A medida foi também subscrita pelo G7 (Alemanha, Canadá, Estados Unidos, França, Itália, Japão e Reino Unido) e pela Austrália.

O acordo define ainda que se o preço ficar abaixo dos 60 dólares, o limite será atualizado em menos 5% do valor em causa.

Como reagiu a Ucrânia?

Para a Ucrânia, esta imposição pelas potências ocidentais vai derrubar a economia do segundo maior exportador mundial do combustível.

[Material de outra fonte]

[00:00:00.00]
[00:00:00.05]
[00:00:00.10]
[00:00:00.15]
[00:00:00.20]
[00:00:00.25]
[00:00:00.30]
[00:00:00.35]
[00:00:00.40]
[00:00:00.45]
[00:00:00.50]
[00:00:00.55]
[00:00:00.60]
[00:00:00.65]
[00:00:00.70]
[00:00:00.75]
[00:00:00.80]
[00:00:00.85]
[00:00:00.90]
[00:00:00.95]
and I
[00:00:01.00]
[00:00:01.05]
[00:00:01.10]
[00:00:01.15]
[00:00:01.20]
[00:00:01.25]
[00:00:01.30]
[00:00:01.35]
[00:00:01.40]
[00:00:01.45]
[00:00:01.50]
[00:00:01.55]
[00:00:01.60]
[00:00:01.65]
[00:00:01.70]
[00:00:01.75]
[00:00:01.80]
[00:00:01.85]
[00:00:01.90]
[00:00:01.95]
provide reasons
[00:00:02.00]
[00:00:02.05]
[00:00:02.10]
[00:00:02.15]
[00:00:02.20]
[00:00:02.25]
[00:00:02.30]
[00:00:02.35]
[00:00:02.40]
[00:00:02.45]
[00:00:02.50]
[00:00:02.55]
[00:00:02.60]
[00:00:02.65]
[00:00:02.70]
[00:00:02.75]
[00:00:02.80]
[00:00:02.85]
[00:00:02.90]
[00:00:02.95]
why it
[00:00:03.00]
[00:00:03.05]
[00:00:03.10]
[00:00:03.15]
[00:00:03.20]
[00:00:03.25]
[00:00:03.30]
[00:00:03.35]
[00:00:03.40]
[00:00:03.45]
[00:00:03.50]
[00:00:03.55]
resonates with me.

"Vamos alcançar o nosso objetivo e a economia da Rússia será destruída. A Rússia terá de assumir a responsabilidade por todos os seus crimes", afirmou no Telegram o chefe de gabinete da presidência ucraniana, Andriy Yermak.

E a Rússia?

O porta-voz da Presidência russa garantiu hoje que o país não vai aceitar um teto máximo para o preço do seu petróleo, após a União Europeia, o G7 e a Austrália terem defendido este mecanismo.

“Não aceitaremos esse limite”, afirmou Dmitry Peskov, citado pela Agência France Presse (AFP). Contudo, Peskov referiu que Moscovo já se tinha preparado para essa decisão, sem adiantar mais detalhes.

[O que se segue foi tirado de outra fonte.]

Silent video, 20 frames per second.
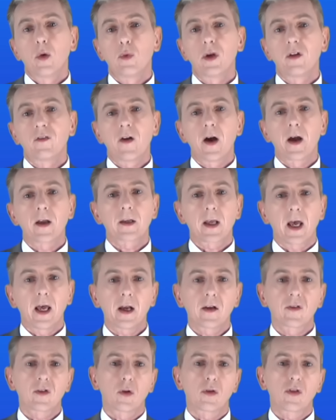We find
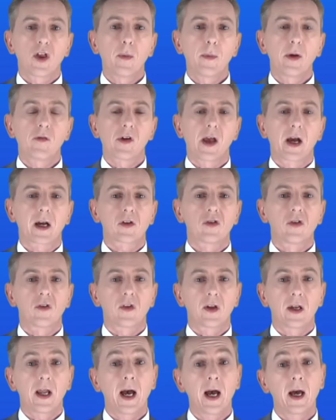exothermic
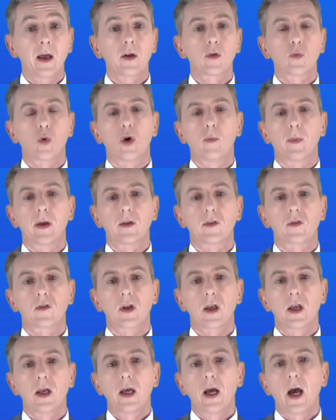reactions in hand
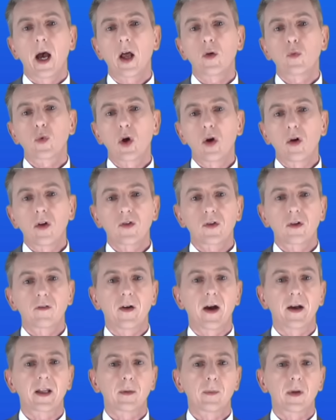warmers, and we also
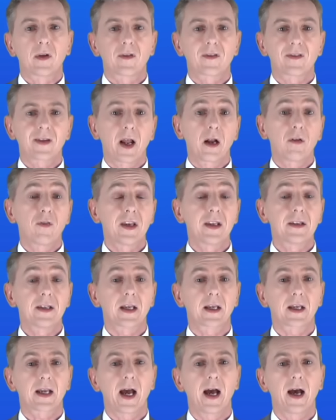find them in
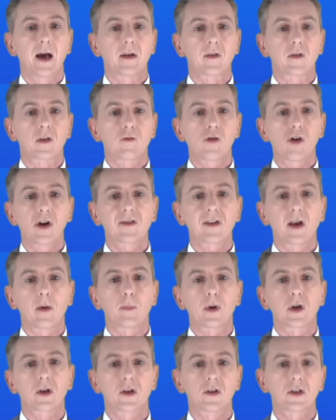self-heating cans, for
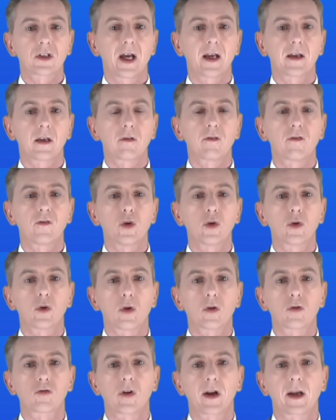example, containing food
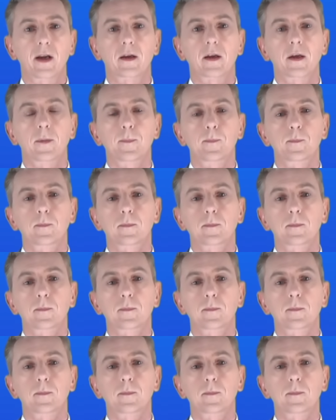or drink.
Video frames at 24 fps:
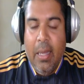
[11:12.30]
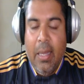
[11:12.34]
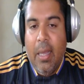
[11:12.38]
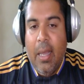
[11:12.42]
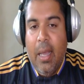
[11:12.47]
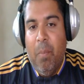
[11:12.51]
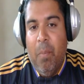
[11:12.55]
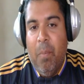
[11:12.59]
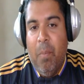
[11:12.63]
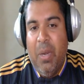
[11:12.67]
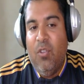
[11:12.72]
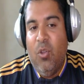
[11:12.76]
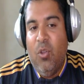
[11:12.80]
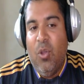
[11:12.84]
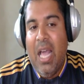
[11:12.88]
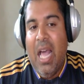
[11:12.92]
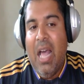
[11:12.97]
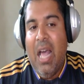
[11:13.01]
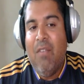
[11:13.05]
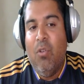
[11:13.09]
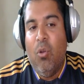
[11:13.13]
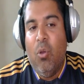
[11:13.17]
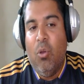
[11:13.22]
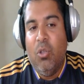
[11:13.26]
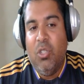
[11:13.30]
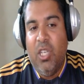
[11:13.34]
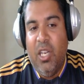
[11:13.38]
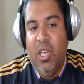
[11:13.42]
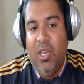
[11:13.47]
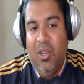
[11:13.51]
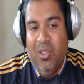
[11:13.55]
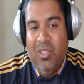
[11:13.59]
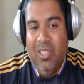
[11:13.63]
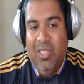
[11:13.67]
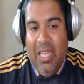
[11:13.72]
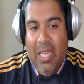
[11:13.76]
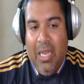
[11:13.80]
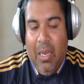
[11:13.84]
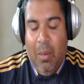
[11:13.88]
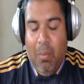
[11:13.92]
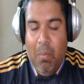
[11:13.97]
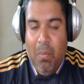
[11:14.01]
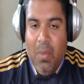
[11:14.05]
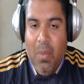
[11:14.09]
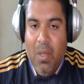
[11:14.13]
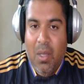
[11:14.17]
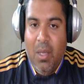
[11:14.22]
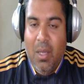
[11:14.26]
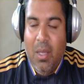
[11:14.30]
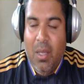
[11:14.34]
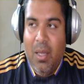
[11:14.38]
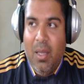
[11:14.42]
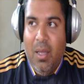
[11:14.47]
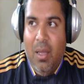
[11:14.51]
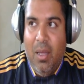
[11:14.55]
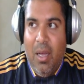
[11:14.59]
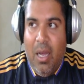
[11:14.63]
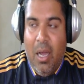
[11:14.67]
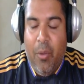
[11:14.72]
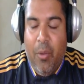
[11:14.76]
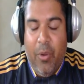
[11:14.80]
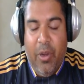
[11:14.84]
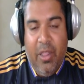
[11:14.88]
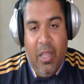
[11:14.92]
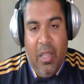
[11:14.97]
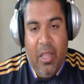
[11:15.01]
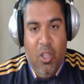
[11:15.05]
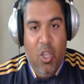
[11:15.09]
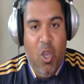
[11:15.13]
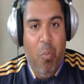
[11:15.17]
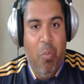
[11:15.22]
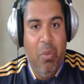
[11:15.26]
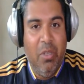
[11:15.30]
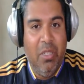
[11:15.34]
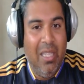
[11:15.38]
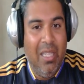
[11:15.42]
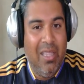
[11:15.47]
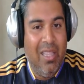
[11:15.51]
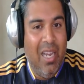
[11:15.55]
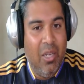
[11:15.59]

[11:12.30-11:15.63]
But if you have Lawson in your team, I would think the opposite,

Posteriormente, a Rússia informou que vai deixar de fornecer petróleo à Europa. “A partir deste ano, a Europa viverá sem petróleo russo. Moscovo já deixou claro que não fornecerá petróleo aos países que apoiam um teto máximo”, afirmou Mikhail Ulyanov, embaixador do país junto das instituições internacionais, através de uma publicação na rede social Twitter.

Ulyanov notou ainda que, muito em breve, a UE “culpará a Rússia por usar o petróleo como arma”.